I know, I know, you are probably thinking that it’s easy for me to say a mother should risk her life for her child when I am not in that situation. The truth is, it is easy to say that while I am not pregnant or risking my life. However, going into my last pregnancy I knew I was risking my life by even being pregnant. My previous pregnancy ended in a catastrophic uterine rupture, and I was told that if I ever got pregnant again I would not only greatly risk my life, but it was almost guaranteed that my baby would die, too. While I recovered from my emergency c-section, the doctor impressed upon us over and over again that I should never, never get pregnant again. Those words pierced my heart like a finely sharpened dagger. But I knew he was right. I couldn\’t risk my life for another pregnancy, because I had so many who needed me here. My husband and I were diligent, within our faith guidelines, in our efforts to avoid pregnancy. After all, there was no way I would put my life at risk on purpose when I have ten other children who rely on me, and who desperately need me in their lives. Still, a mere five and a half months later, despite all our intense efforts to avoid pregnancy, I found myself expecting again. To say I was terrified is be a gross understatement!

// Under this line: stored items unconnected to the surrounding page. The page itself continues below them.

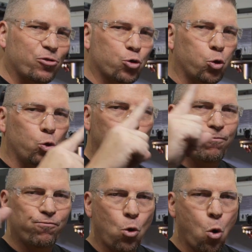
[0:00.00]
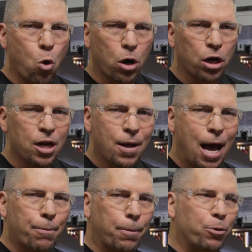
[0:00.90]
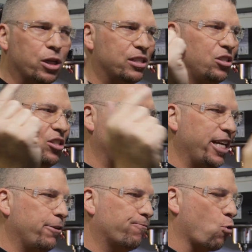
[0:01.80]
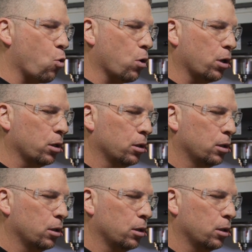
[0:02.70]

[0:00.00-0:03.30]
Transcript: it's tool four, I'm gonna put a D4.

I knew what the doctors would say, and I was right. I was advised to abort. When I refused, I was dropped as a patient. I was “too great of a risk”. As I called around, trying to find a new doctor, no one was willing to take me as their patient. No one wanted the risk of a woman who stubbornly would not abort her child in favor of saving her own life. I contacted our diocese and asked for help to find someone, anyone, who would help us. We found no one. Finally, after weeks and weeks of searching, and hard talks with this one doctor, we were accepted as a patient.
That pregnancy was terrifying. I thought about dying all the time. I was driving down the road and worrying “what if today is the day my uterus ruptures and I die?” I was doing dishes and thinking, “Will my baby make it to my arms?” My mind never stopped racing. What would happen if I died and the baby lived? What if the baby died and I lived? What if we both died? How would my family go on? Would they understand why I knew I couldn\’t put my life over the baby’s life? The strain was constant, and my heart was heavy so much of the time. However, I knew, without a doubt, that there was no other choice to make.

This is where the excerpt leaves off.